== The records

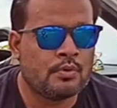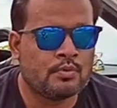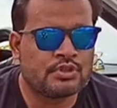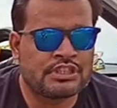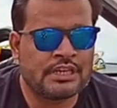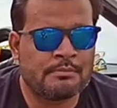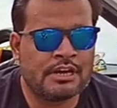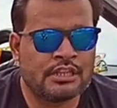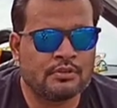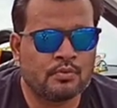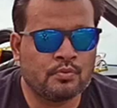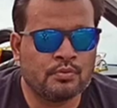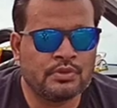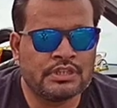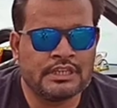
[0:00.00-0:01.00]
उसके बाद
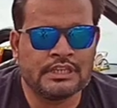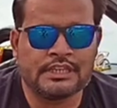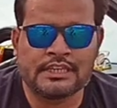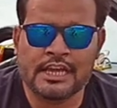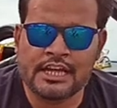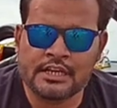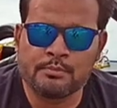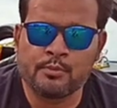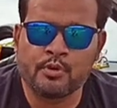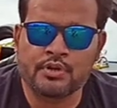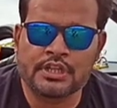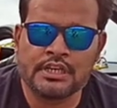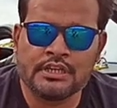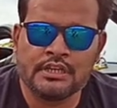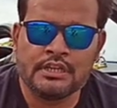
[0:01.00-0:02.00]
उनकी क्या
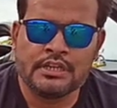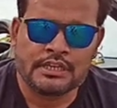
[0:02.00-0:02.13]
रिपोर्ट है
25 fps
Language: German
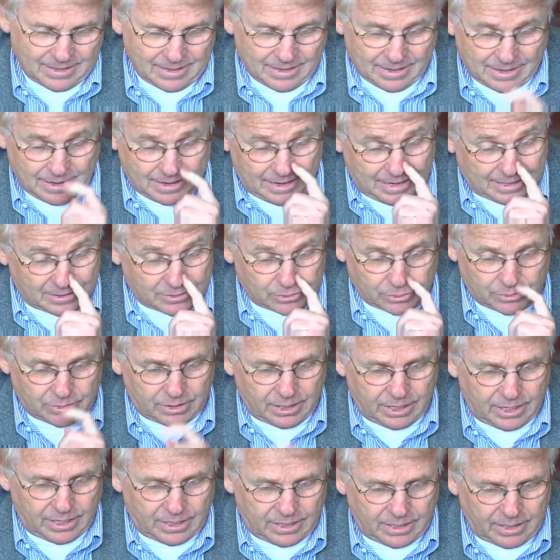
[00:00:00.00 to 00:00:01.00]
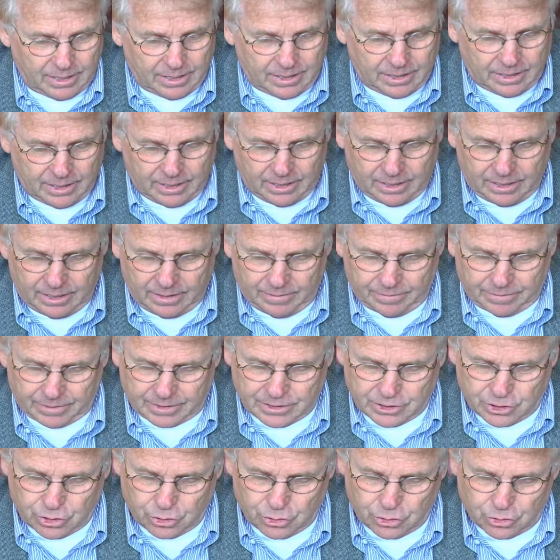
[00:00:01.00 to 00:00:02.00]
der Konferenz der Europäischen
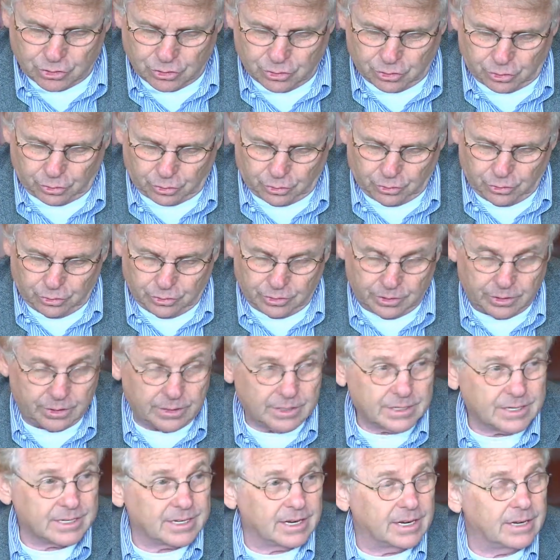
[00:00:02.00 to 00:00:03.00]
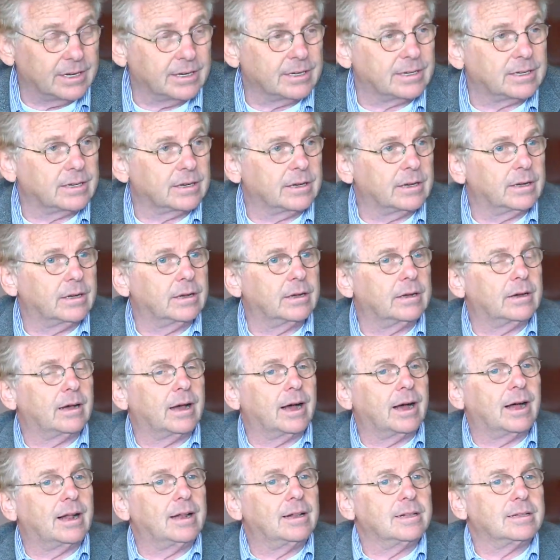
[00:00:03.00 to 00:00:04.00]
Grünen finden Gespräche mit Daniel
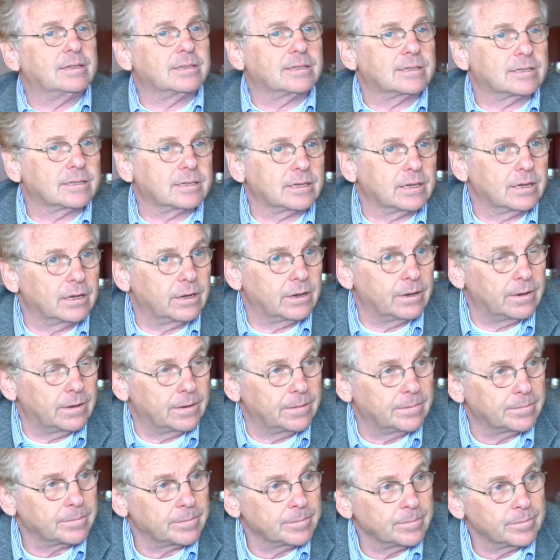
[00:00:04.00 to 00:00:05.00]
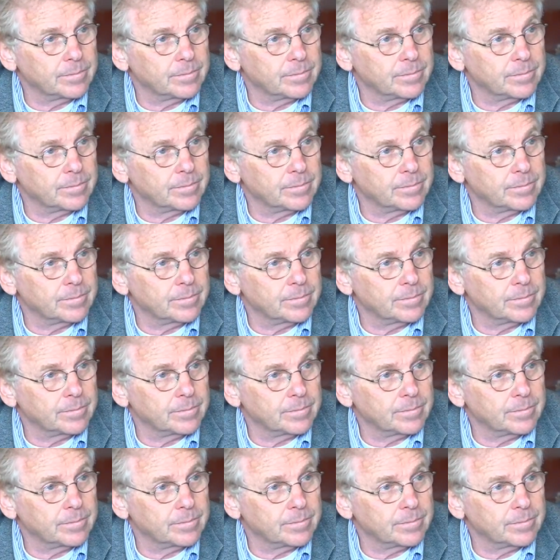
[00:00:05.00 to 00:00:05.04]
Cohn-Bendit aus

====

* **Problem to solve**
Pictures stay out; reproduce every line of the records exactly.

* **Output for this exercise**
[0:00.00-0:01.00]
उसके बाद
[0:01.00-0:02.00]
उनकी क्या
[0:02.00-0:02.13]
रिपोर्ट है
25 fps
Language: German
[00:00:00.00 to 00:00:01.00]
[00:00:01.00 to 00:00:02.00]
der Konferenz der Europäischen
[00:00:02.00 to 00:00:03.00]
[00:00:03.00 to 00:00:04.00]
Grünen finden Gespräche mit Daniel
[00:00:04.00 to 00:00:05.00]
[00:00:05.00 to 00:00:05.04]
Cohn-Bendit aus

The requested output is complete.